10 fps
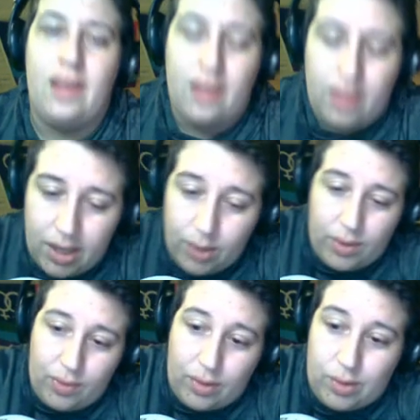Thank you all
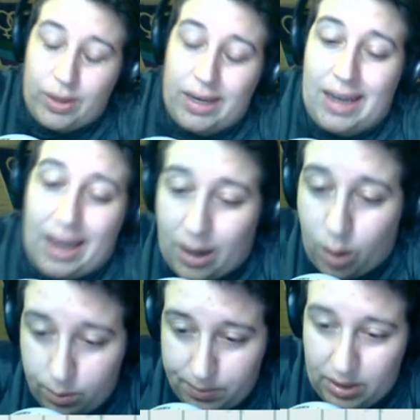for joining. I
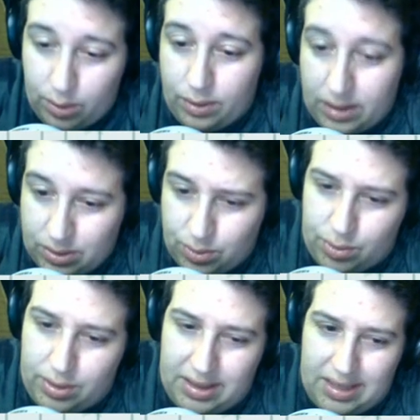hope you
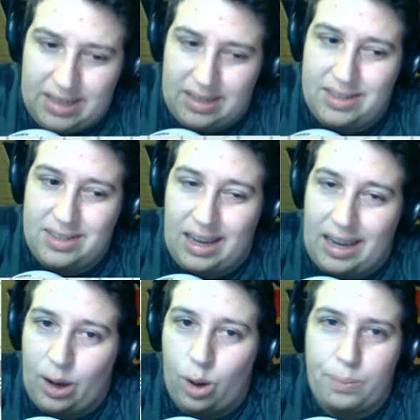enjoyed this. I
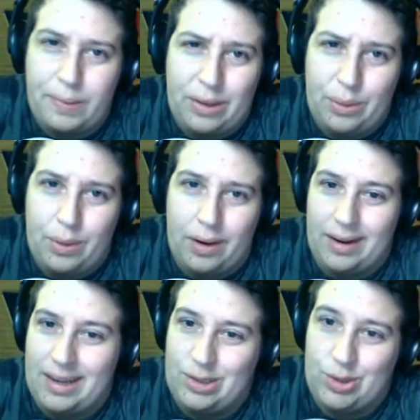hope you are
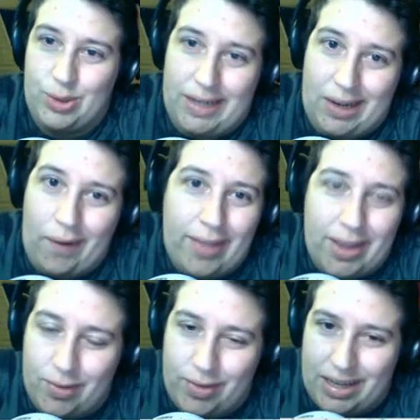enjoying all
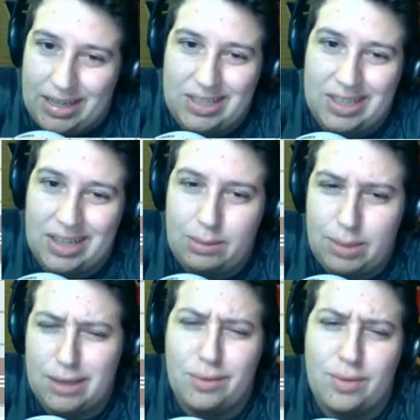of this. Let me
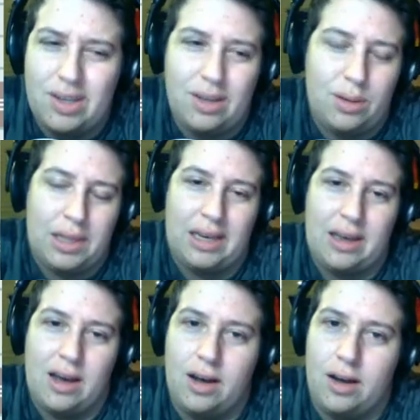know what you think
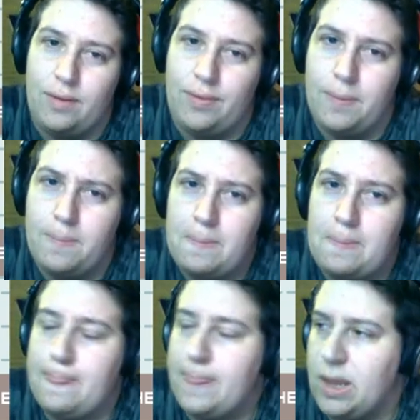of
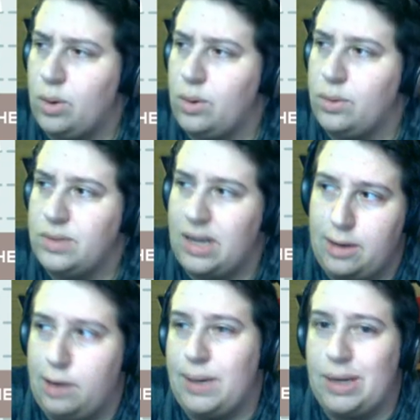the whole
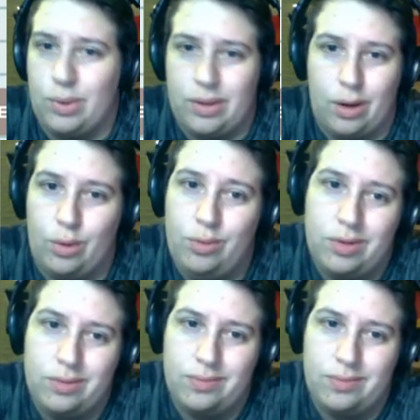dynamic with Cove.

◆ AIM OF THE TASK
Reproduce the listing exactly, images omitted.

◆ RESPONSE TO THIS EXERCISE
10 fps
Thank you all
for joining. I
hope you
enjoyed this. I
hope you are
enjoying all
of this. Let me
know what you think
of
the whole
dynamic with Cove.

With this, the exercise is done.